LXD 5.10 has been released

Introduction

The LXD team is very excited to announce the release of LXD 5.10!

As our first release of 2023, this is a bit of a lighter one as the team has been enjoying a two weeks break for the holidays. Next month’s release is going to be where we see some of the larger new features of 2023 start landing.

That’s not to say that LXD 5.10 is boring. Besides a continued push to get the most performance out of our database and preparatory work for upcoming features, this still manages to introduce some quality of life improvements and a good number of bugfixes.

Enjoy!

New features and highlights

Reworked instance documentation

The instance documentation has now been re-structured to match the new style of our documentation. This means separate pages for instructions on performing common actions as well as separate pages for the various device types.

This makes it all easier to navigate as well as significantly easier to link to.

Documentation: https://linuxcontainers.org/lxd/docs/latest/instances/

Reworked server documentation

The server documentation has also seen some initial re-organization happening to it.
There’s still more to come in that area as we work towards cleaning up the Manage LXD section of the documentation, but in this release you can already see a better structured main page with clean sub-sections and navigation.

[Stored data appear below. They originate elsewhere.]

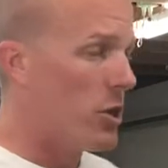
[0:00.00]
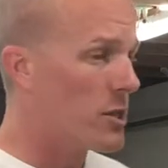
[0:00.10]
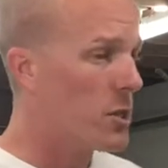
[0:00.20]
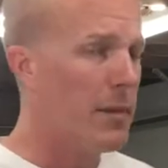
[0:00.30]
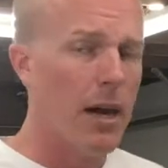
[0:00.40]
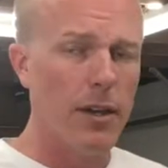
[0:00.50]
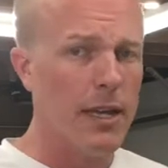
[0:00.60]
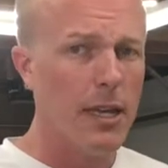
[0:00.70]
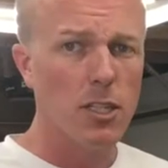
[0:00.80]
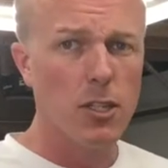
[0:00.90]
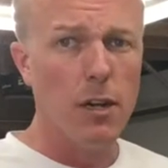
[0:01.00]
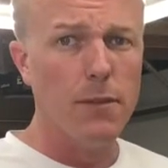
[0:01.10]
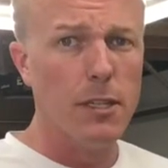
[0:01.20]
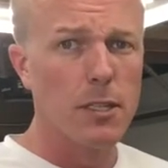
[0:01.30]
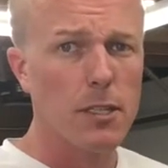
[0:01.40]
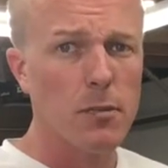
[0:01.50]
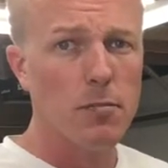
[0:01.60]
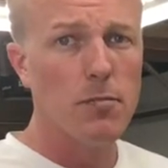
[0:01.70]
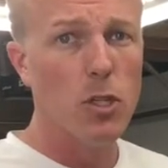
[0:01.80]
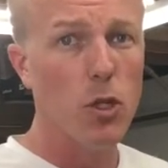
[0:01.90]
just about any surface.
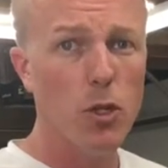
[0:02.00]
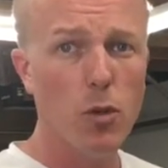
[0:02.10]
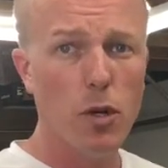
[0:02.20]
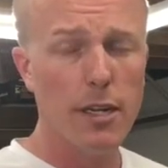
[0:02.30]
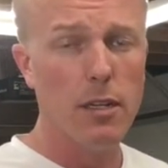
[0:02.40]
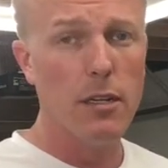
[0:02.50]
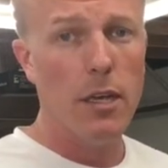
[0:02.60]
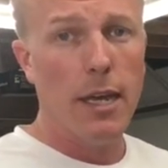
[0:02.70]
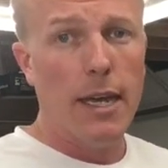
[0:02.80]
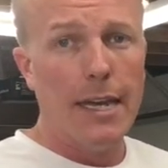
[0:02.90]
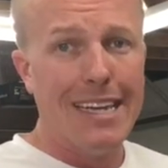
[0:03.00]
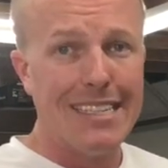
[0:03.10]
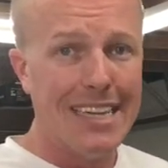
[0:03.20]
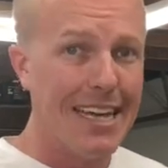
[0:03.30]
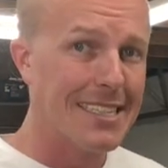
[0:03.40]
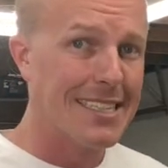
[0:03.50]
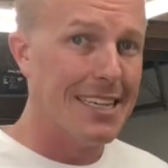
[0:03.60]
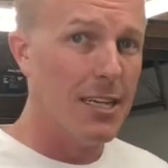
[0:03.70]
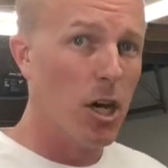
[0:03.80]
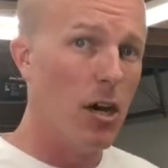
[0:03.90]
You do want to test
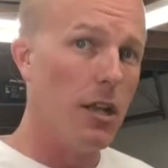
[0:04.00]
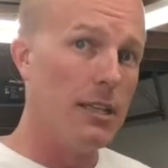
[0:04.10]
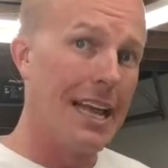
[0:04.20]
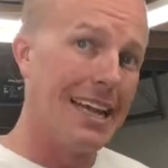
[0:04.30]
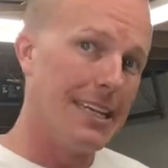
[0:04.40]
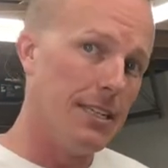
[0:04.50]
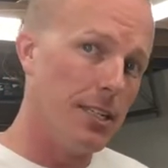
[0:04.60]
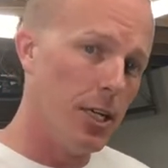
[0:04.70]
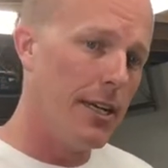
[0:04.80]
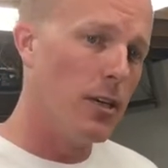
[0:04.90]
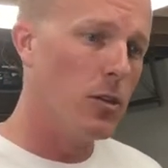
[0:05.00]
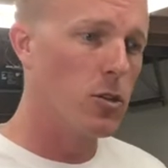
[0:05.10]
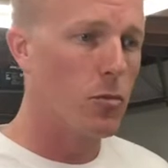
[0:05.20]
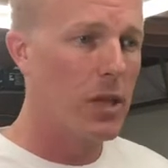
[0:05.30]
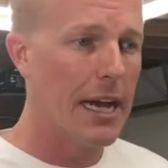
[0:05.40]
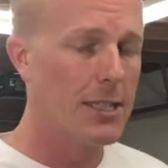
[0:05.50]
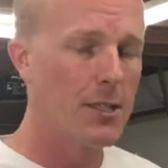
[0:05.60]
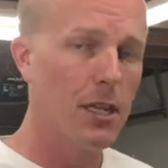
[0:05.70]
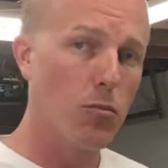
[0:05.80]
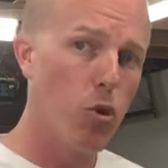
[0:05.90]
it on like interiors or
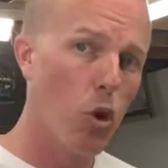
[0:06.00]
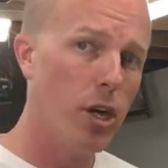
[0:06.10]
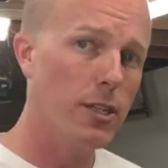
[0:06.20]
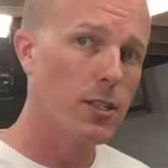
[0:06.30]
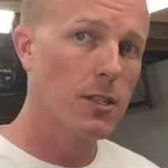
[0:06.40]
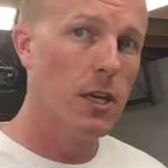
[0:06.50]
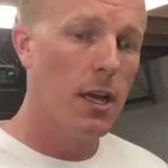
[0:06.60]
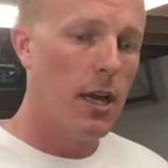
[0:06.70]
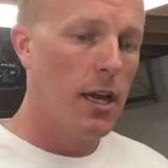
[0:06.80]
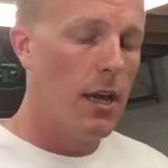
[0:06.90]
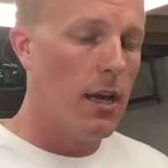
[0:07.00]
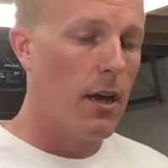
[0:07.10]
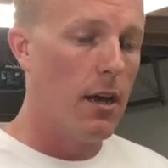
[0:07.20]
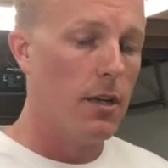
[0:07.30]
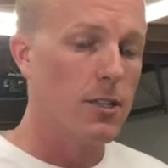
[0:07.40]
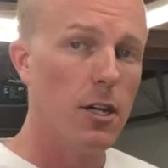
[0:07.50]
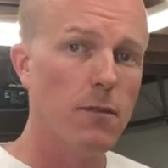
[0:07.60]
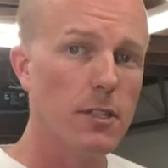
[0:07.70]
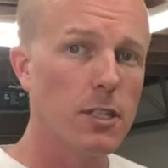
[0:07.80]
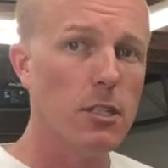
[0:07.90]
plastic porous
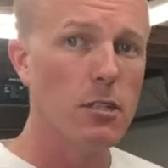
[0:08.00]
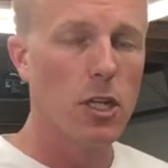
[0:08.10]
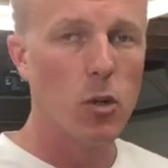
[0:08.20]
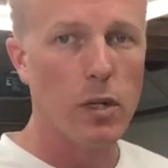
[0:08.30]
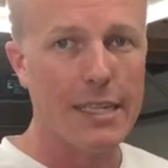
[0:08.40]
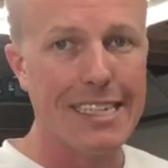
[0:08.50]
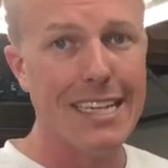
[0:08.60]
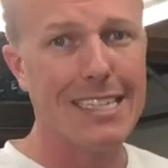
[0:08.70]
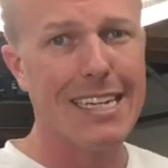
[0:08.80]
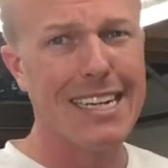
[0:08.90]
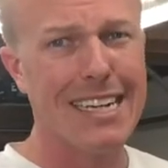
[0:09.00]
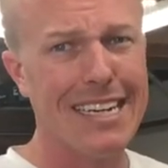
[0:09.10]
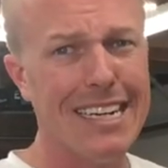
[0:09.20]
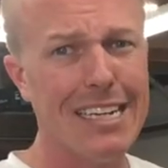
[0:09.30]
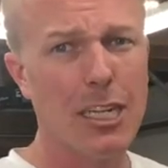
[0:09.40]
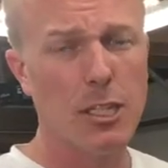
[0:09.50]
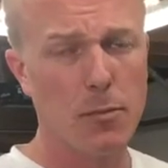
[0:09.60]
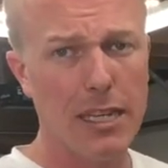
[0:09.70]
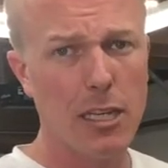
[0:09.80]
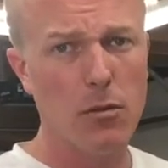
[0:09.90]
surfaces. You're going to want to test it in an
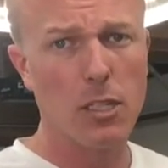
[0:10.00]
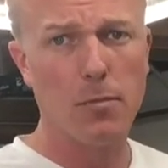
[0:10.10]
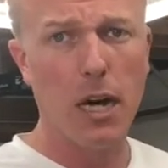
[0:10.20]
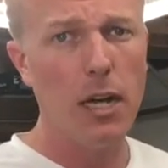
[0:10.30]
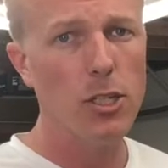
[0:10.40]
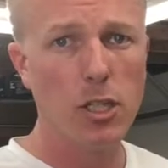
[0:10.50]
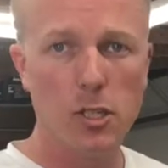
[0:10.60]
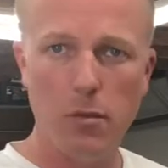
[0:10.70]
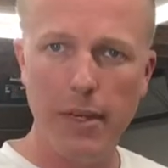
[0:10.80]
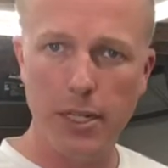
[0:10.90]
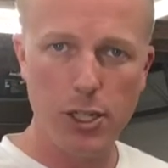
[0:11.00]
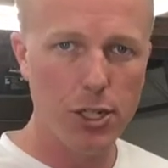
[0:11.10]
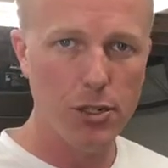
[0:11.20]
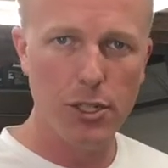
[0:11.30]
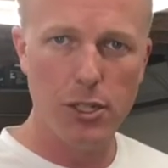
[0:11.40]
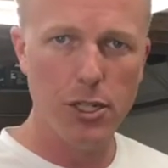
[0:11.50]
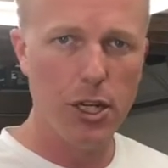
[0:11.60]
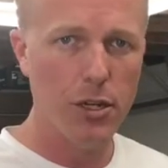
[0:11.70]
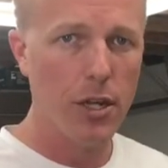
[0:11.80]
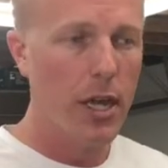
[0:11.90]
inconspicuous spot just to make sure that you
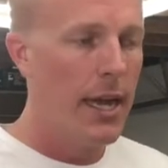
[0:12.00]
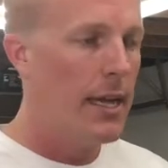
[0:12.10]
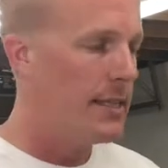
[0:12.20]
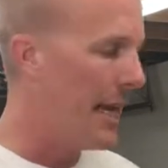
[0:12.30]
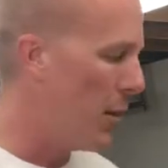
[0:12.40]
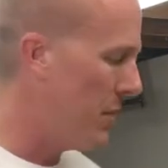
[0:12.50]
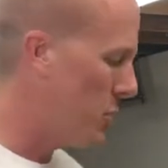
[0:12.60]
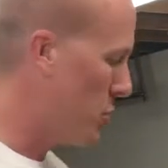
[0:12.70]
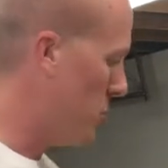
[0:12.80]
don't damage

Documentation: https://linuxcontainers.org/lxd/docs/latest/server/

Network pie charts in the Grafana dashboard

Our Grafana dashboard is a great way to identify your top instances.
Up until now, we had charts covering the top 5 instances for CPU, memory and disk.

By user request, we have now extended that to also cover network usage with 4 new charts covering top transmit traffic, top receive traffic as well as top transmit packets and top receive packages.

image

As a reminder, our dashboard can be either downloaded directly from the LXD source repository at https://github.com/lxc/lxd/blob/master/grafana/LXD.json

Or it can be retrieved from Grafana directly (ID 15726): https://grafana.com/grafana/dashboards/15726-lxd/

Configurable network transmit queue length on NIC devices

A new queue.tx.length setting is now available for veth-based nic devices.
This means it’s limited to containers using one of bridged, p2p or routed nic types.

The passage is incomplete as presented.